··· Records for this exercise ···
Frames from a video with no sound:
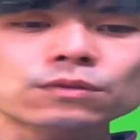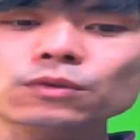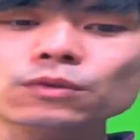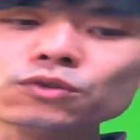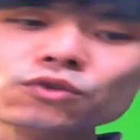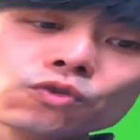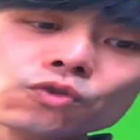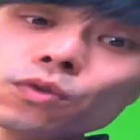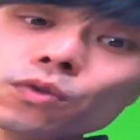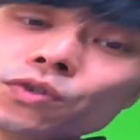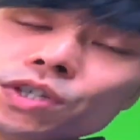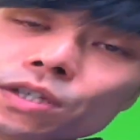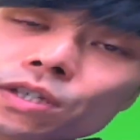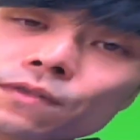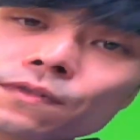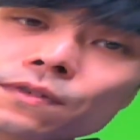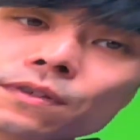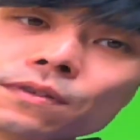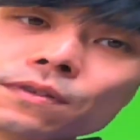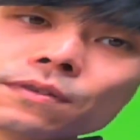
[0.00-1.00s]
Control
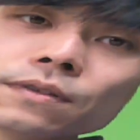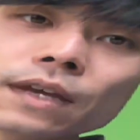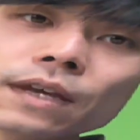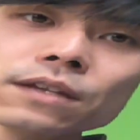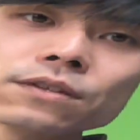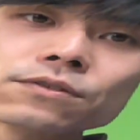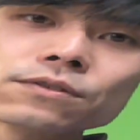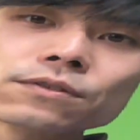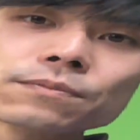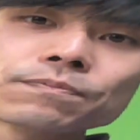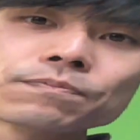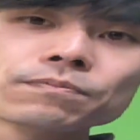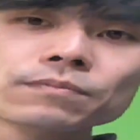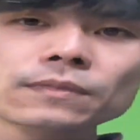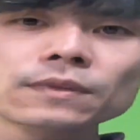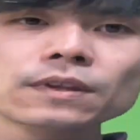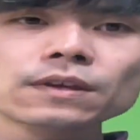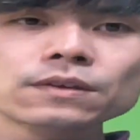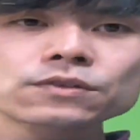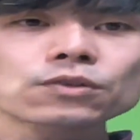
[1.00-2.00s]
Shift Enter.
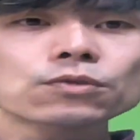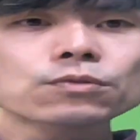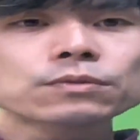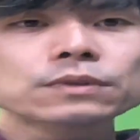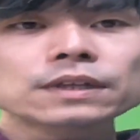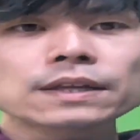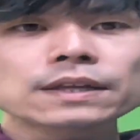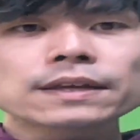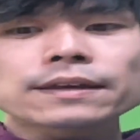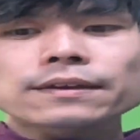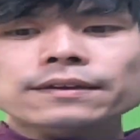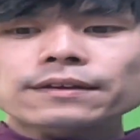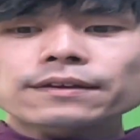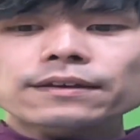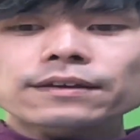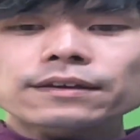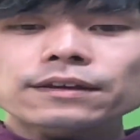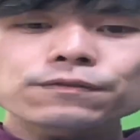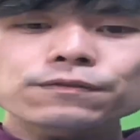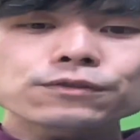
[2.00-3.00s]
So
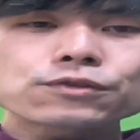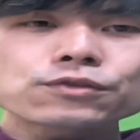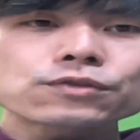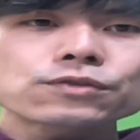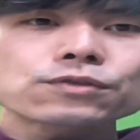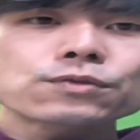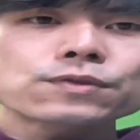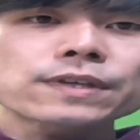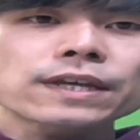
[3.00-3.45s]
if you do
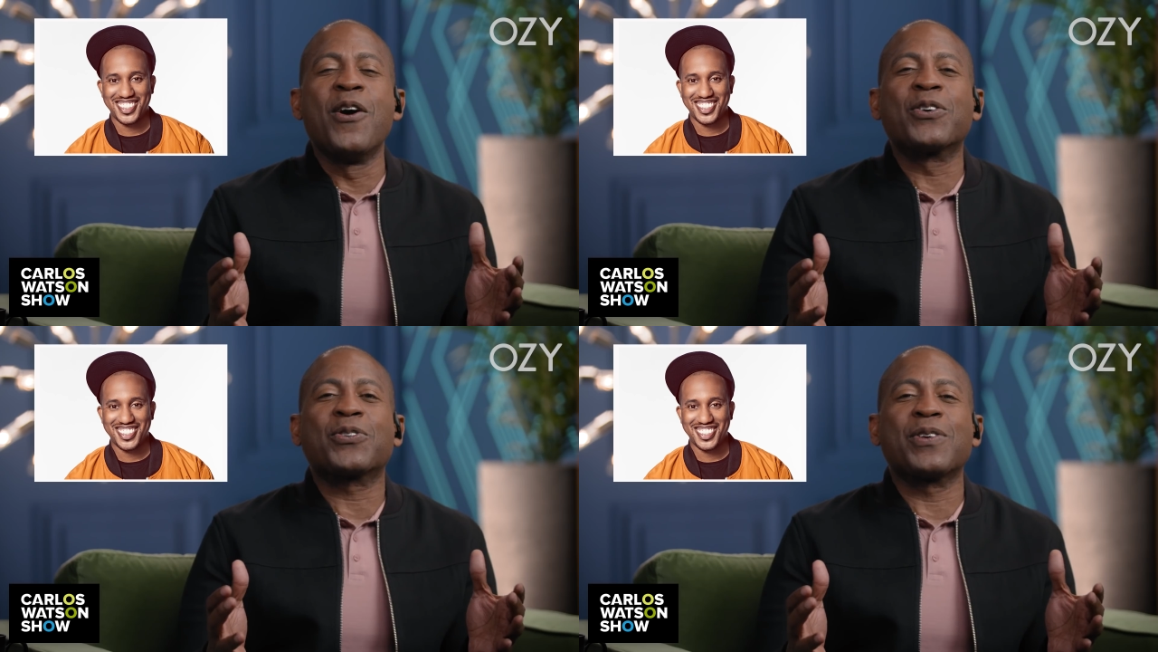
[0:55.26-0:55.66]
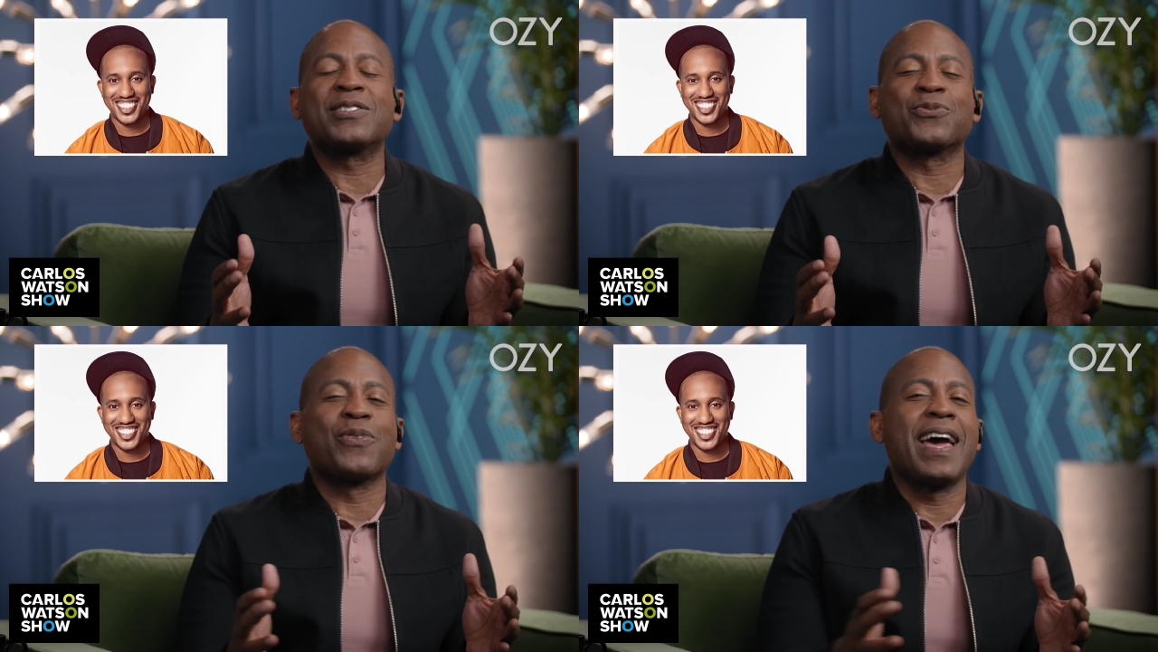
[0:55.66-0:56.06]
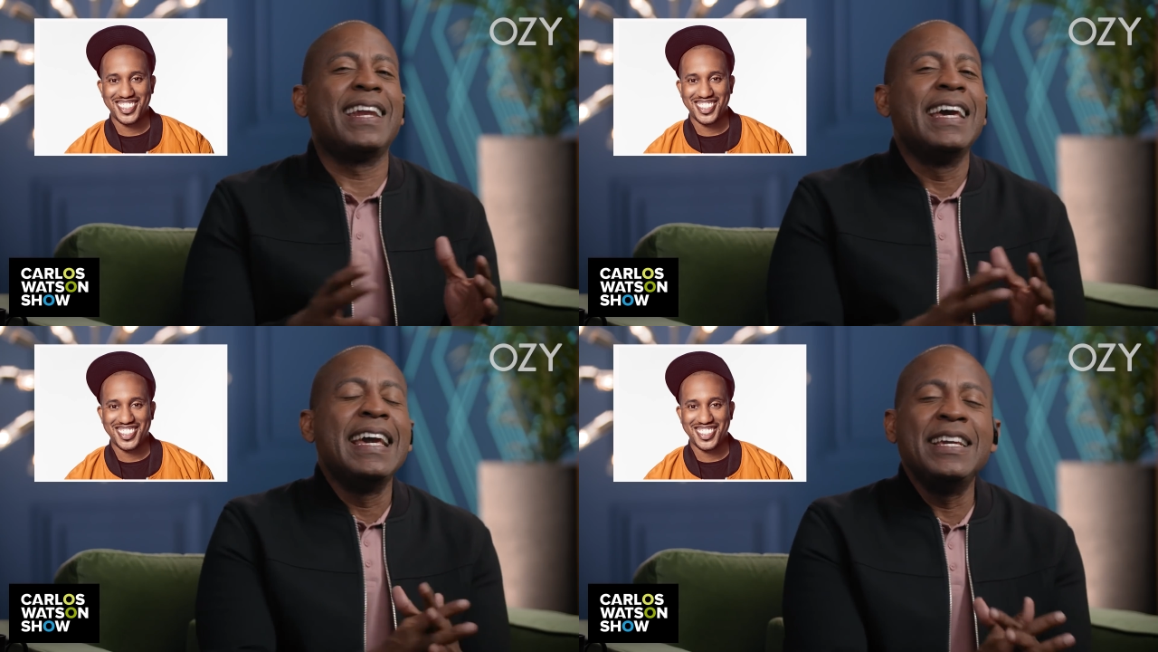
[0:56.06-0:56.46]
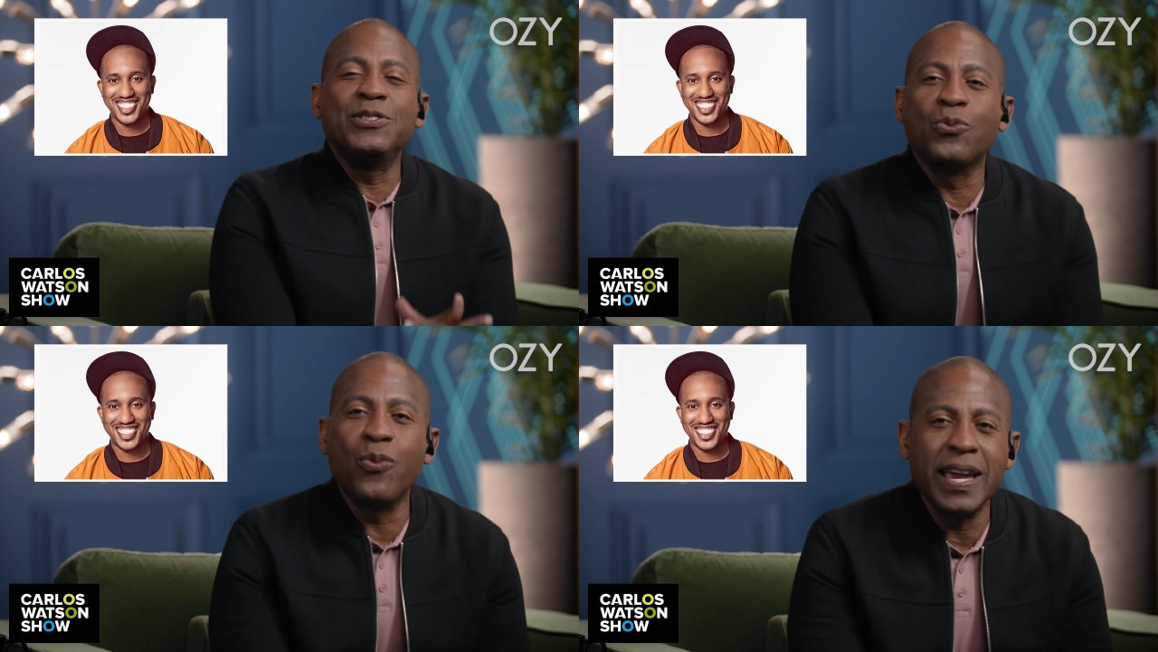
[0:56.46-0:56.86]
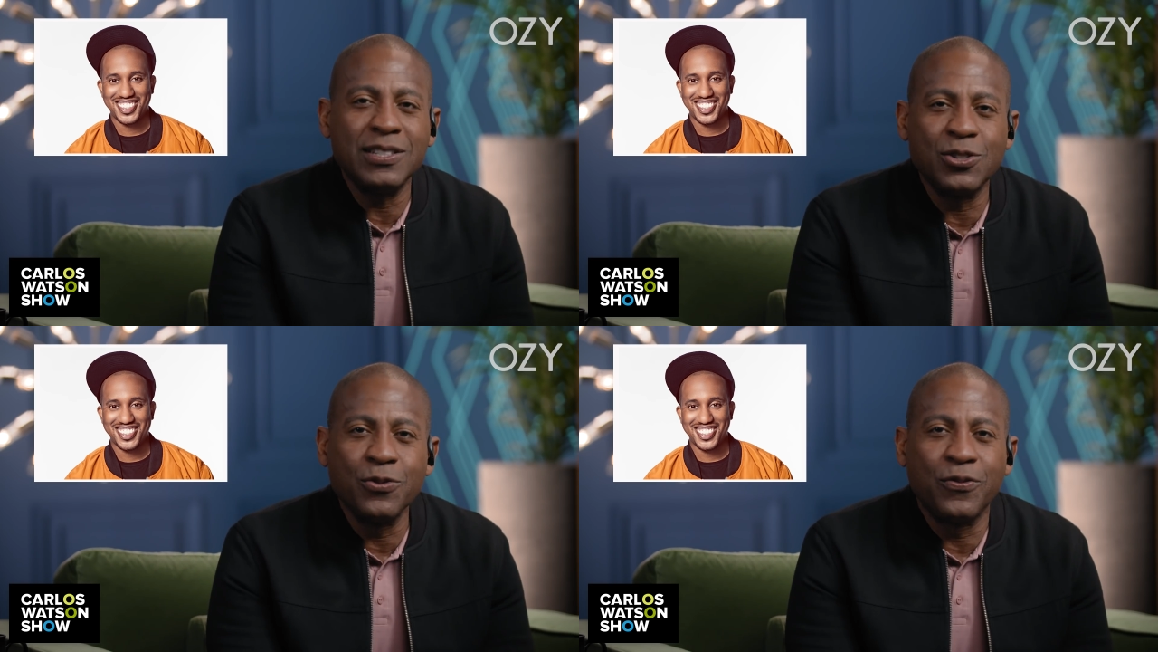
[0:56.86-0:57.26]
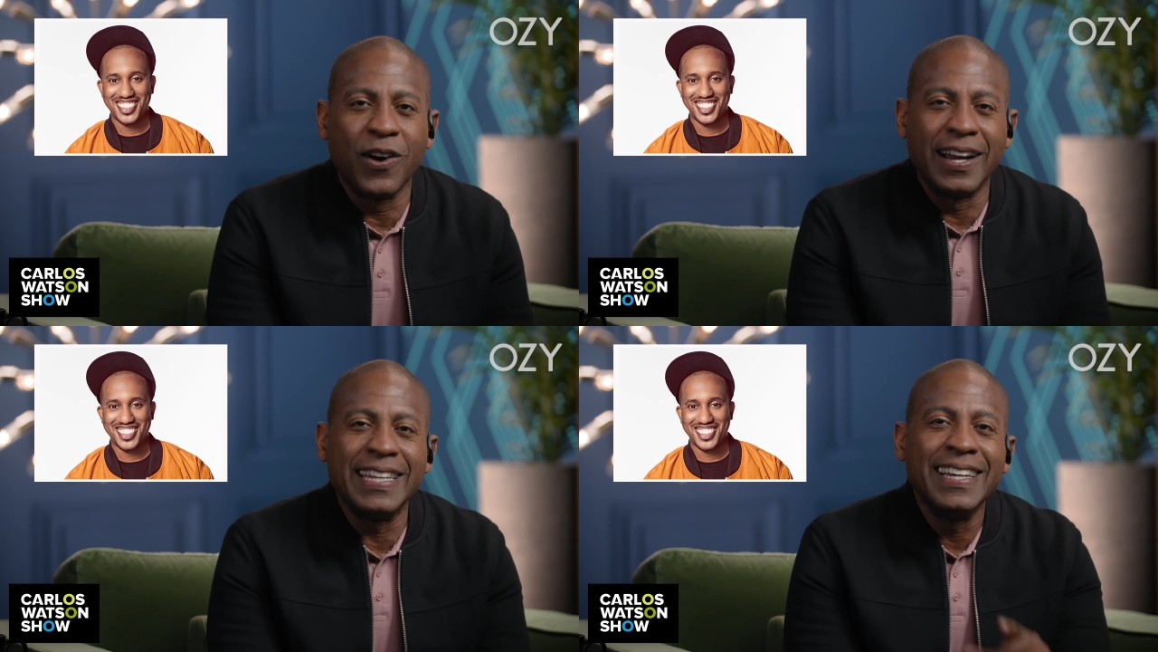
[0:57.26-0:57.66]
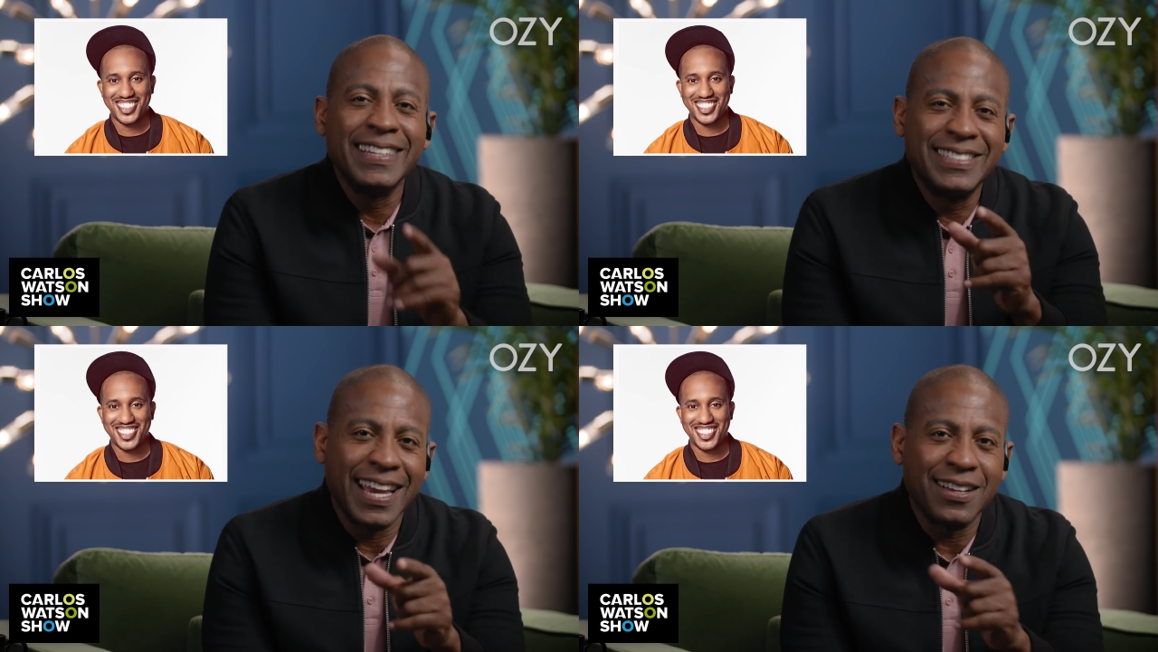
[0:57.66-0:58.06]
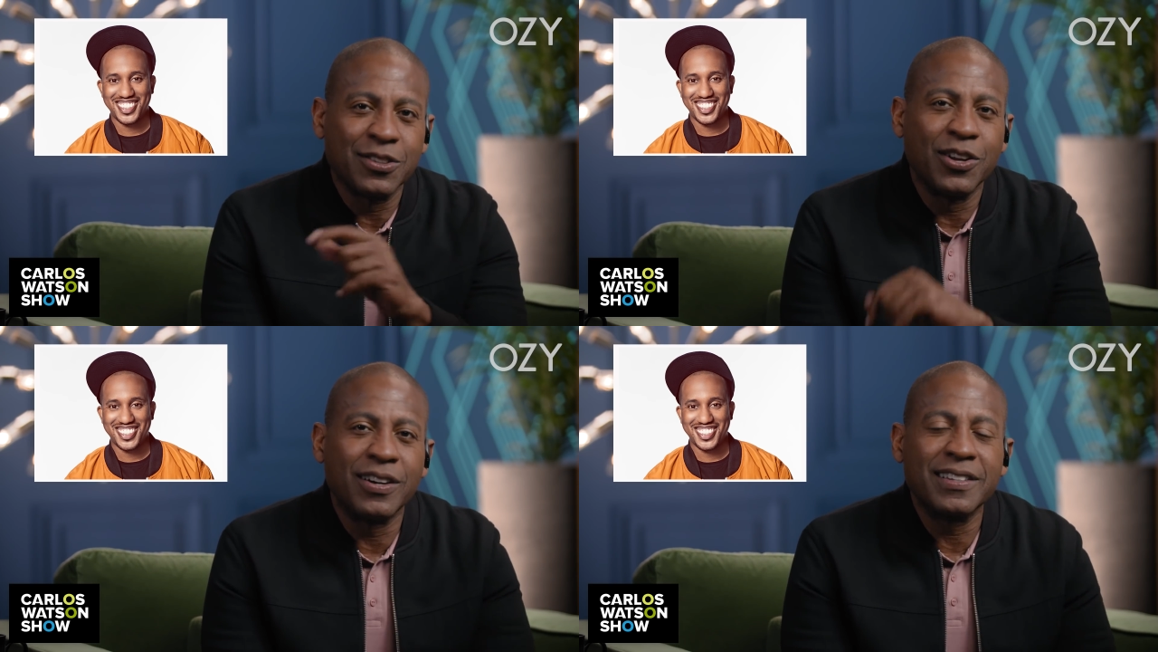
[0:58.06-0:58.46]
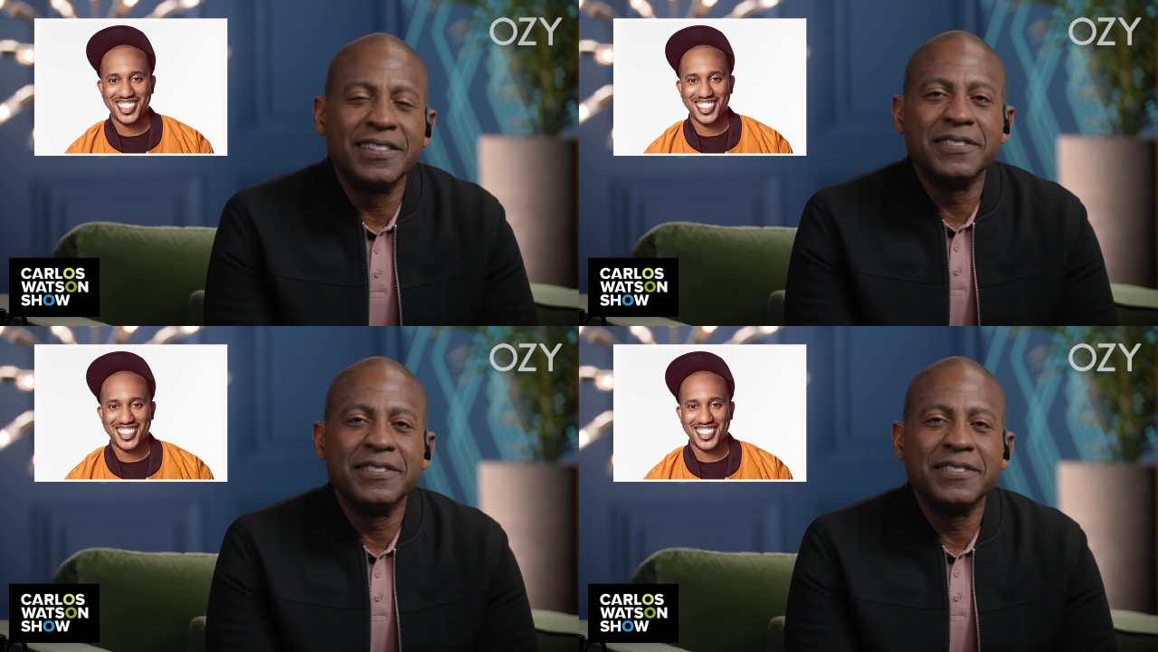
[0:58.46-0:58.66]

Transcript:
Speaker 1: own Chris Redd. He's way too funny. Take a look.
···
Your goal » Output only the lines running from the line with "[0.00-1.00s]" through the last line of the entries above, inclusive, with pictures excluded.

Exercise response »
[0.00-1.00s]
Control
[1.00-2.00s]
Shift Enter.
[2.00-3.00s]
So
[3.00-3.45s]
if you do
[0:55.26-0:55.66]
[0:55.66-0:56.06]
[0:56.06-0:56.46]
[0:56.46-0:56.86]
[0:56.86-0:57.26]
[0:57.26-0:57.66]
[0:57.66-0:58.06]
[0:58.06-0:58.46]
[0:58.46-0:58.66]

Transcript:
Speaker 1: own Chris Redd. He's way too funny. Take a look.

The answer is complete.